The custodian, often a parent or grandparent, opens the account and makes the investment decisions, choosing what to buy and when, similar to managing any other brokerage account. Money or securities contributed to the account are considered an irrevocable gift to the child; once the funds go in, they legally belong to the child, even though the custodian retains control over the account until the transfer age. This differs from a typical account held for a minor by a parent as guardian, where the legal structure and flexibility can vary.

What the money can be used for

Funds in a custodial account can generally be spent on anything that benefits the child, not just education — this is one of the features that distinguishes it from savings vehicles built specifically for one purpose. That flexibility is a common reason people choose a custodial account, but it also means there’s no restriction keeping the money earmarked for any particular use, which matters once the child gains control at the age of majority.

The tradeoff worth understanding

The biggest thing to weigh is the eventual loss of control. Once the child reaches the transfer age specified by state law, the assets become fully theirs to use, invest, or spend as they choose, regardless of what the custodian originally intended. There’s also a tax dimension: investment income in a custodial account is generally attributed to the child for tax purposes, though how it’s taxed depends on the amount and the child’s other income, and the rules here are set by the government and change over time. Because the account is an irrevocable gift, it also can’t simply be reversed if a family’s plans or circumstances change later, unlike money kept in a joint account, where both parties retain access.

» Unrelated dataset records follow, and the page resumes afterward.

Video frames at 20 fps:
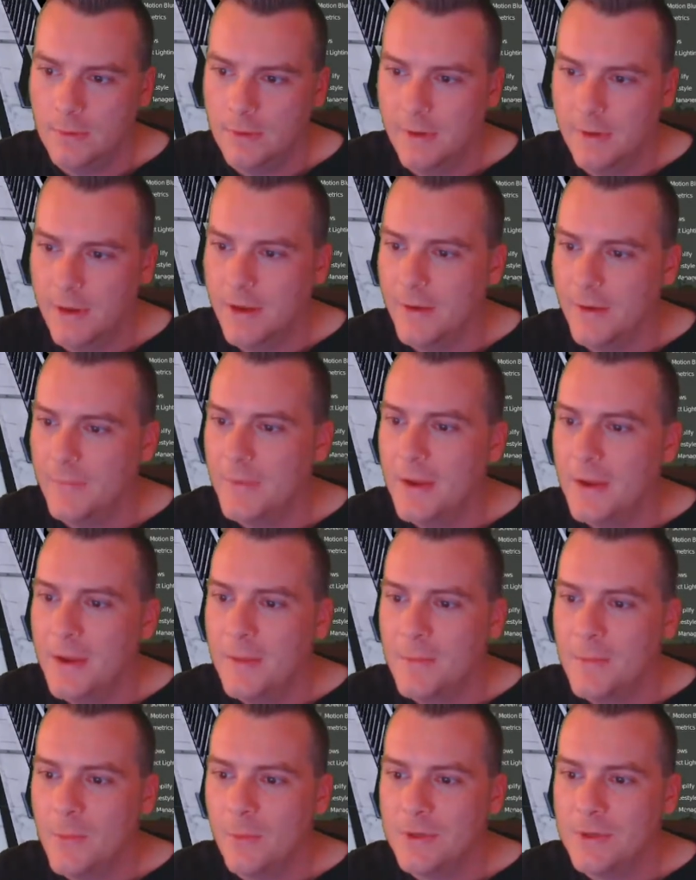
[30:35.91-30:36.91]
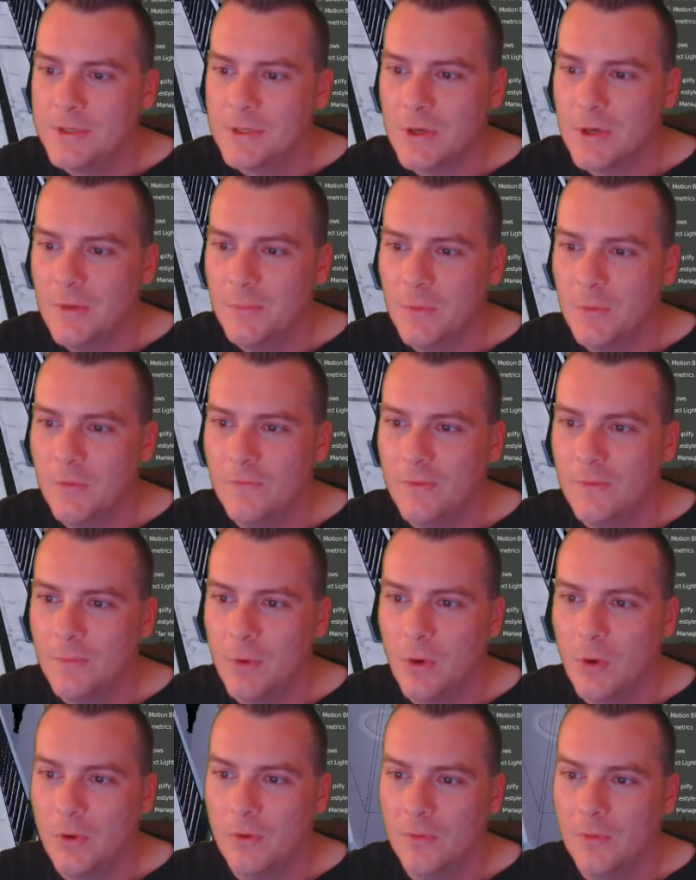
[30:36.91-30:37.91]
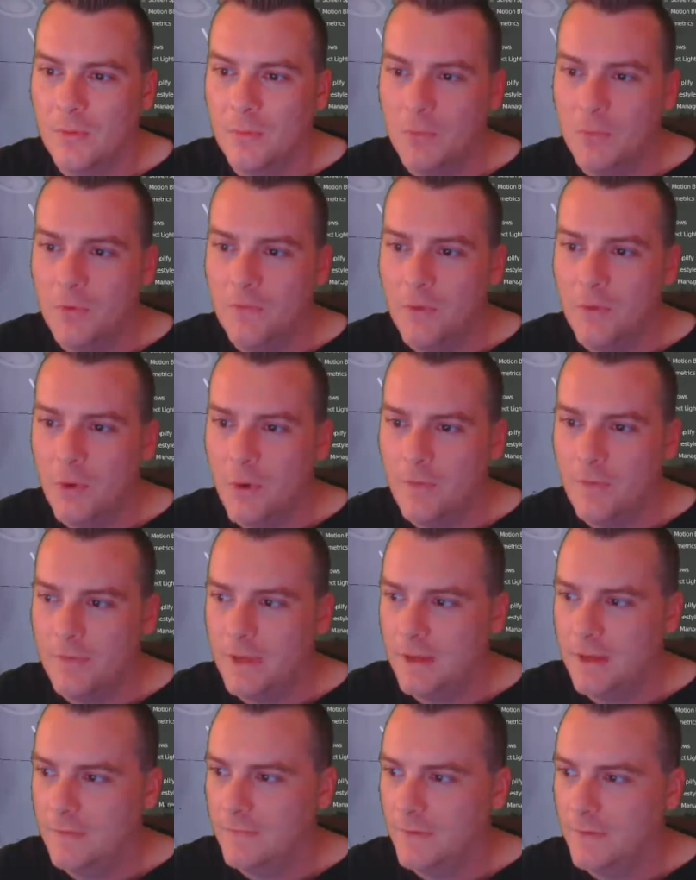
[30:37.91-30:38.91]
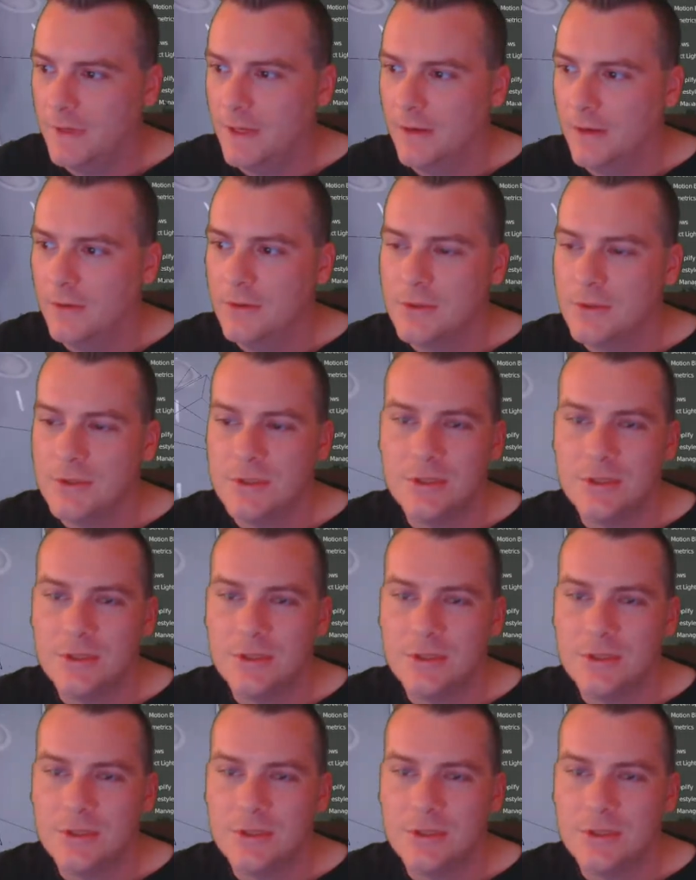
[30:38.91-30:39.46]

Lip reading: But we're just going to move her over here for now,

How it compares to other approaches

Some families use custodial accounts alongside, or instead of, structures like a trust, depending on how much control they want to retain and how they want the money used later. A custodial account tends to appeal to people who want simplicity and broad flexibility in how the money can eventually be spent, in exchange for giving up control once the child comes of age.

What to weigh

A custodial account is a straightforward way to invest on a child’s behalf, but the simplicity comes with a fixed endpoint: what the custodian builds, the child eventually controls outright. Anyone considering one is generally better served weighing that handoff up front, alongside how the account’s tax treatment might interact with the family’s broader finances, rather than treating it as a detail to sort out later.